-------- Records for this exercise --------

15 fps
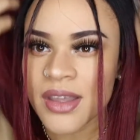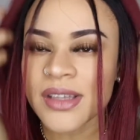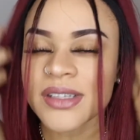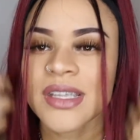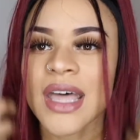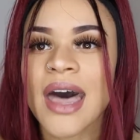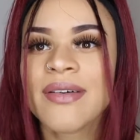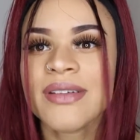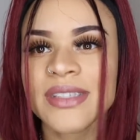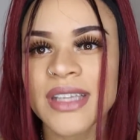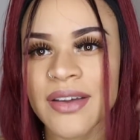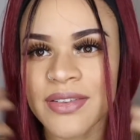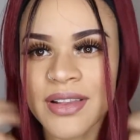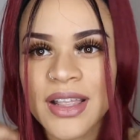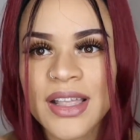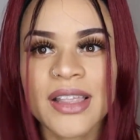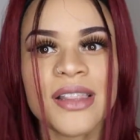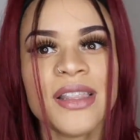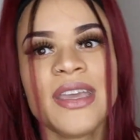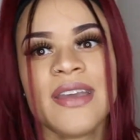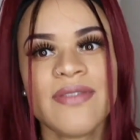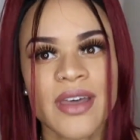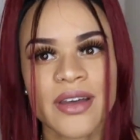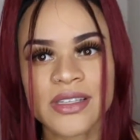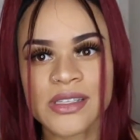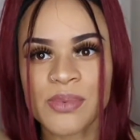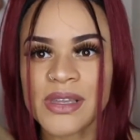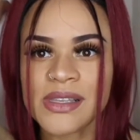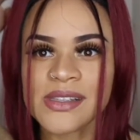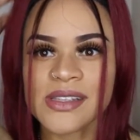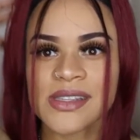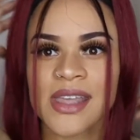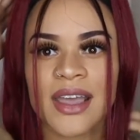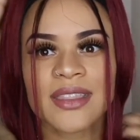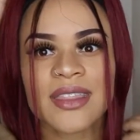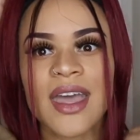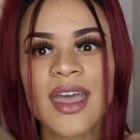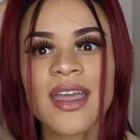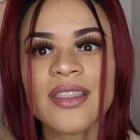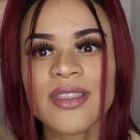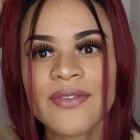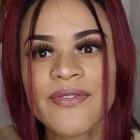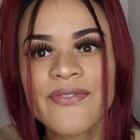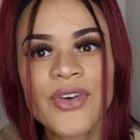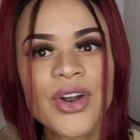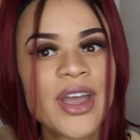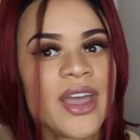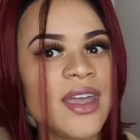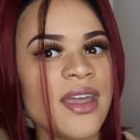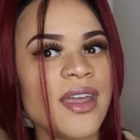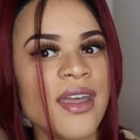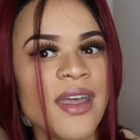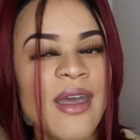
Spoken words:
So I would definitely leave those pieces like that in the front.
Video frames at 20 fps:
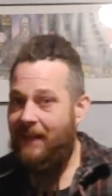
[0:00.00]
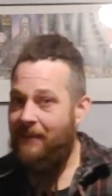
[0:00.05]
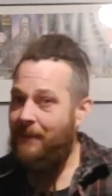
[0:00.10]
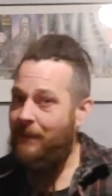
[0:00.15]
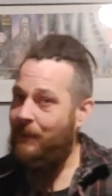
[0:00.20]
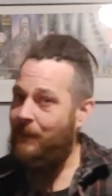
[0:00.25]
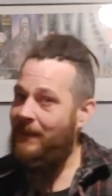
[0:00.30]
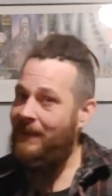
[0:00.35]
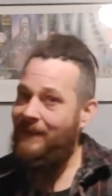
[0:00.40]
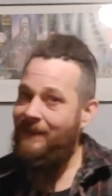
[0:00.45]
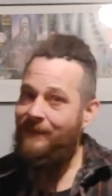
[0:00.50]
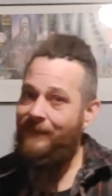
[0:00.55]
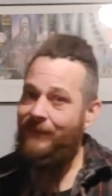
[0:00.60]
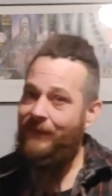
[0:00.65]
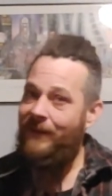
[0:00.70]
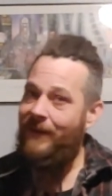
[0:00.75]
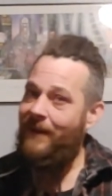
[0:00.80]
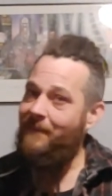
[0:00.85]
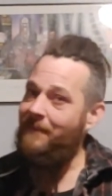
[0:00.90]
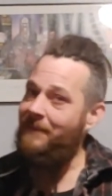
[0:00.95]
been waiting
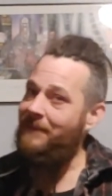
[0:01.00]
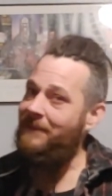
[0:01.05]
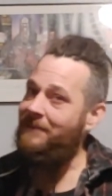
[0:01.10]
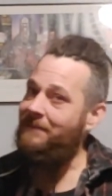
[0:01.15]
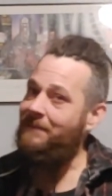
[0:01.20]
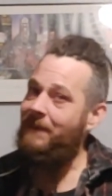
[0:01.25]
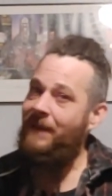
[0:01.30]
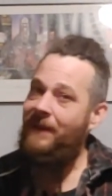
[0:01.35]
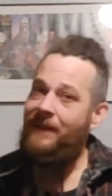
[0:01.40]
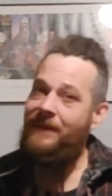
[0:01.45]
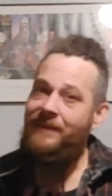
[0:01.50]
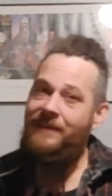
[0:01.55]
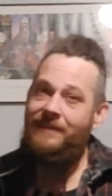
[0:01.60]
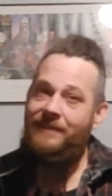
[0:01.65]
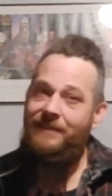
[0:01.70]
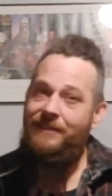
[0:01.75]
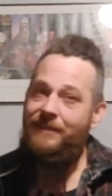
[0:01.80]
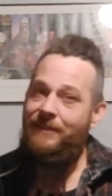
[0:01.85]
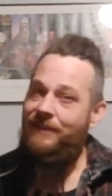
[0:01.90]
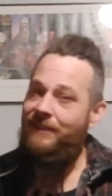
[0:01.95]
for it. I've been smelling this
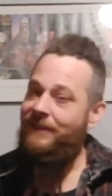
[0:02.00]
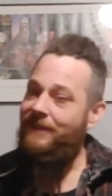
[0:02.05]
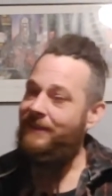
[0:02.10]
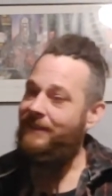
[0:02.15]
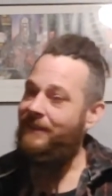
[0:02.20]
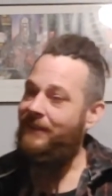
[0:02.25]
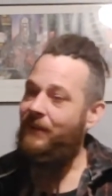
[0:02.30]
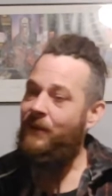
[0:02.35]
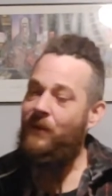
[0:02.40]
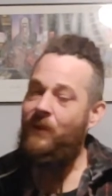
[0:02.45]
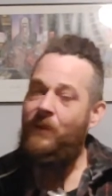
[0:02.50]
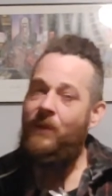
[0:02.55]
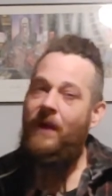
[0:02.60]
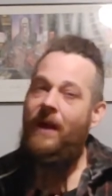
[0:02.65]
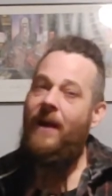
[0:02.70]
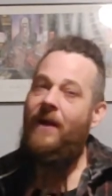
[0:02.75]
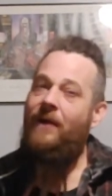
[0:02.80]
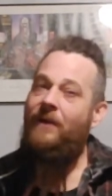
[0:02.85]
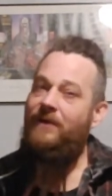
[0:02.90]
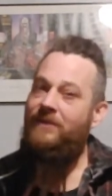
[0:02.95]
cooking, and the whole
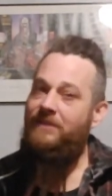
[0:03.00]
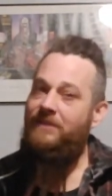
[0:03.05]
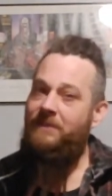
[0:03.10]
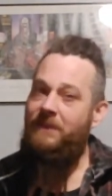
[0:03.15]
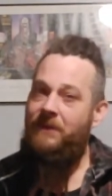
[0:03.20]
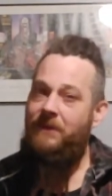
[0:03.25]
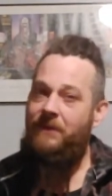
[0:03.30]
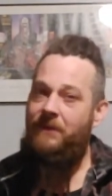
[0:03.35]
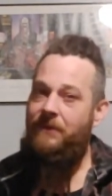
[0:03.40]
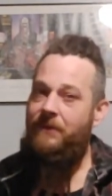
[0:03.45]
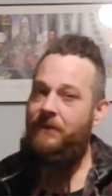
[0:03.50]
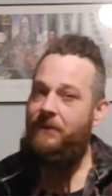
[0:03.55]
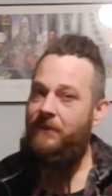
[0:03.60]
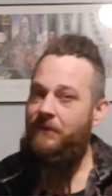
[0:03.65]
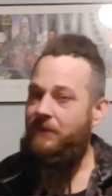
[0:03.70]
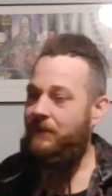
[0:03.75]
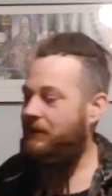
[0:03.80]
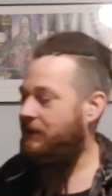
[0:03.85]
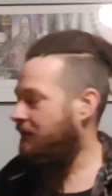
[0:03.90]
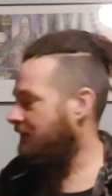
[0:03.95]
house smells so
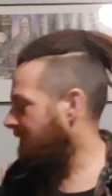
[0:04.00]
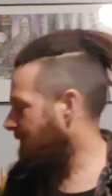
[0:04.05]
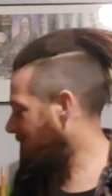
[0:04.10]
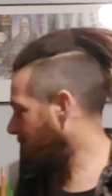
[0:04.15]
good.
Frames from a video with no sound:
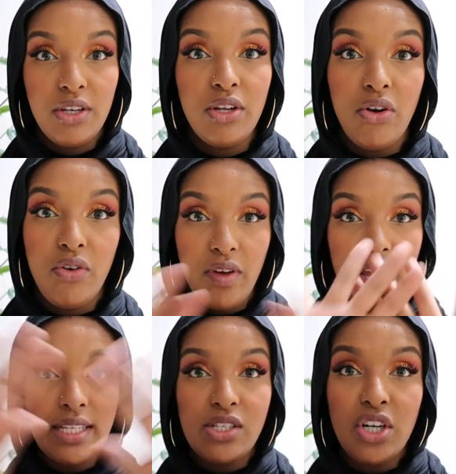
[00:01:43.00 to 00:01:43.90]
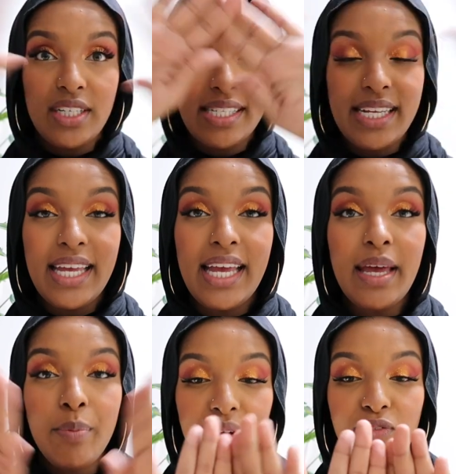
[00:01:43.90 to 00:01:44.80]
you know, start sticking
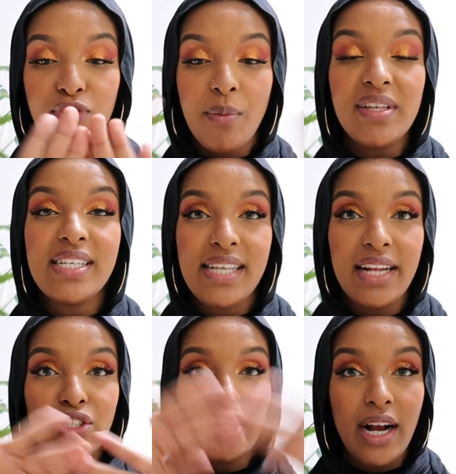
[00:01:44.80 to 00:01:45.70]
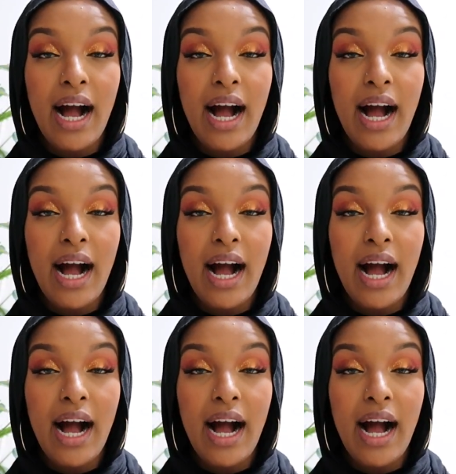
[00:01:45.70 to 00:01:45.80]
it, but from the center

--------

▶ _Work task_: Write the data above out exactly. Leave out any pictures.

▶ _Solved problem_:
15 fps
Spoken words:
So I would definitely leave those pieces like that in the front.
Video frames at 20 fps:
[0:00.00]
[0:00.05]
[0:00.10]
[0:00.15]
[0:00.20]
[0:00.25]
[0:00.30]
[0:00.35]
[0:00.40]
[0:00.45]
[0:00.50]
[0:00.55]
[0:00.60]
[0:00.65]
[0:00.70]
[0:00.75]
[0:00.80]
[0:00.85]
[0:00.90]
[0:00.95]
been waiting
[0:01.00]
[0:01.05]
[0:01.10]
[0:01.15]
[0:01.20]
[0:01.25]
[0:01.30]
[0:01.35]
[0:01.40]
[0:01.45]
[0:01.50]
[0:01.55]
[0:01.60]
[0:01.65]
[0:01.70]
[0:01.75]
[0:01.80]
[0:01.85]
[0:01.90]
[0:01.95]
for it. I've been smelling this
[0:02.00]
[0:02.05]
[0:02.10]
[0:02.15]
[0:02.20]
[0:02.25]
[0:02.30]
[0:02.35]
[0:02.40]
[0:02.45]
[0:02.50]
[0:02.55]
[0:02.60]
[0:02.65]
[0:02.70]
[0:02.75]
[0:02.80]
[0:02.85]
[0:02.90]
[0:02.95]
cooking, and the whole
[0:03.00]
[0:03.05]
[0:03.10]
[0:03.15]
[0:03.20]
[0:03.25]
[0:03.30]
[0:03.35]
[0:03.40]
[0:03.45]
[0:03.50]
[0:03.55]
[0:03.60]
[0:03.65]
[0:03.70]
[0:03.75]
[0:03.80]
[0:03.85]
[0:03.90]
[0:03.95]
house smells so
[0:04.00]
[0:04.05]
[0:04.10]
[0:04.15]
good.
Frames from a video with no sound:
[00:01:43.00 to 00:01:43.90]
[00:01:43.90 to 00:01:44.80]
you know, start sticking
[00:01:44.80 to 00:01:45.70]
[00:01:45.70 to 00:01:45.80]
it, but from the center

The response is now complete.